DATA FOR THIS EXERCISE below:

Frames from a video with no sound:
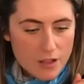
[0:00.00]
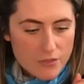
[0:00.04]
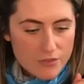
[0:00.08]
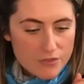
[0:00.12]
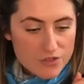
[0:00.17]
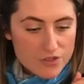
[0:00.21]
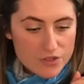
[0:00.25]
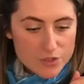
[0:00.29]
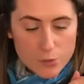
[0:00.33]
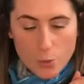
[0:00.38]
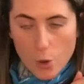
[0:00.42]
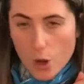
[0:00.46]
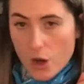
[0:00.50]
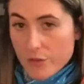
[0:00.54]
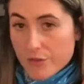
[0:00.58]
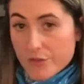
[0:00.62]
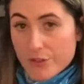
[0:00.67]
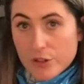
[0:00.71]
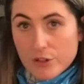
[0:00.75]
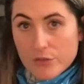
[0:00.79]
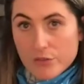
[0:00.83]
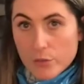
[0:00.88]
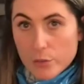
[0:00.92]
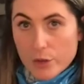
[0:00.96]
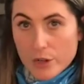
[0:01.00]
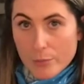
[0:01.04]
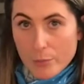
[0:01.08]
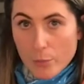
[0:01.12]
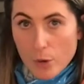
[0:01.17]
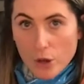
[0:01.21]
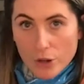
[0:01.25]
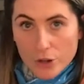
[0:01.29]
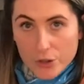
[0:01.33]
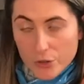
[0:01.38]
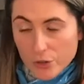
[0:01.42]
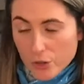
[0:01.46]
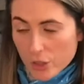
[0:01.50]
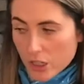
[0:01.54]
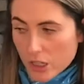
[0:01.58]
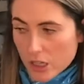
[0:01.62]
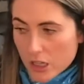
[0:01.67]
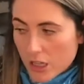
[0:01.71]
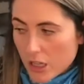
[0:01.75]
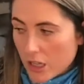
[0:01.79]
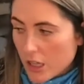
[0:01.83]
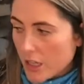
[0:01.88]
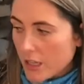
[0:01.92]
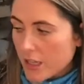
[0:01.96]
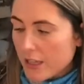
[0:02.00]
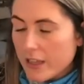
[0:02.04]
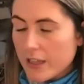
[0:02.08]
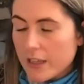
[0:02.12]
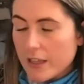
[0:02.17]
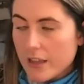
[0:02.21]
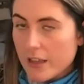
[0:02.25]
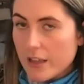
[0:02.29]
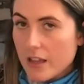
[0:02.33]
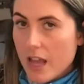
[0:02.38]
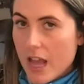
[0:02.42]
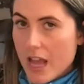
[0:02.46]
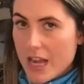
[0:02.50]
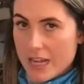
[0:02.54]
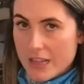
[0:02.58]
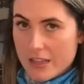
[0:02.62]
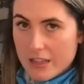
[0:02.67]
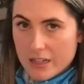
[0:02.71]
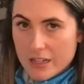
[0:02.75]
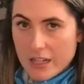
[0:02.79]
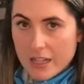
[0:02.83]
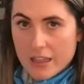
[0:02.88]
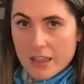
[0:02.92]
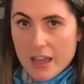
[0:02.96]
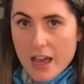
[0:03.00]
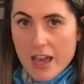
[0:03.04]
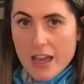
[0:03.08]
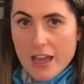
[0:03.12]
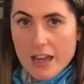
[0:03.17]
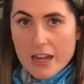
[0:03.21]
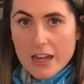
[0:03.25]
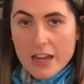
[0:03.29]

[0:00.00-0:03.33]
you swerve to avoid a pothole, anything like that.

End of DATA FOR THIS EXERCISE.

- WORK TASK
Repeat each entry above exactly, passing over any images.

- RESPONSE TO THE TASK
Frames from a video with no sound:
[0:00.00]
[0:00.04]
[0:00.08]
[0:00.12]
[0:00.17]
[0:00.21]
[0:00.25]
[0:00.29]
[0:00.33]
[0:00.38]
[0:00.42]
[0:00.46]
[0:00.50]
[0:00.54]
[0:00.58]
[0:00.62]
[0:00.67]
[0:00.71]
[0:00.75]
[0:00.79]
[0:00.83]
[0:00.88]
[0:00.92]
[0:00.96]
[0:01.00]
[0:01.04]
[0:01.08]
[0:01.12]
[0:01.17]
[0:01.21]
[0:01.25]
[0:01.29]
[0:01.33]
[0:01.38]
[0:01.42]
[0:01.46]
[0:01.50]
[0:01.54]
[0:01.58]
[0:01.62]
[0:01.67]
[0:01.71]
[0:01.75]
[0:01.79]
[0:01.83]
[0:01.88]
[0:01.92]
[0:01.96]
[0:02.00]
[0:02.04]
[0:02.08]
[0:02.12]
[0:02.17]
[0:02.21]
[0:02.25]
[0:02.29]
[0:02.33]
[0:02.38]
[0:02.42]
[0:02.46]
[0:02.50]
[0:02.54]
[0:02.58]
[0:02.62]
[0:02.67]
[0:02.71]
[0:02.75]
[0:02.79]
[0:02.83]
[0:02.88]
[0:02.92]
[0:02.96]
[0:03.00]
[0:03.04]
[0:03.08]
[0:03.12]
[0:03.17]
[0:03.21]
[0:03.25]
[0:03.29]

[0:00.00-0:03.33]
you swerve to avoid a pothole, anything like that.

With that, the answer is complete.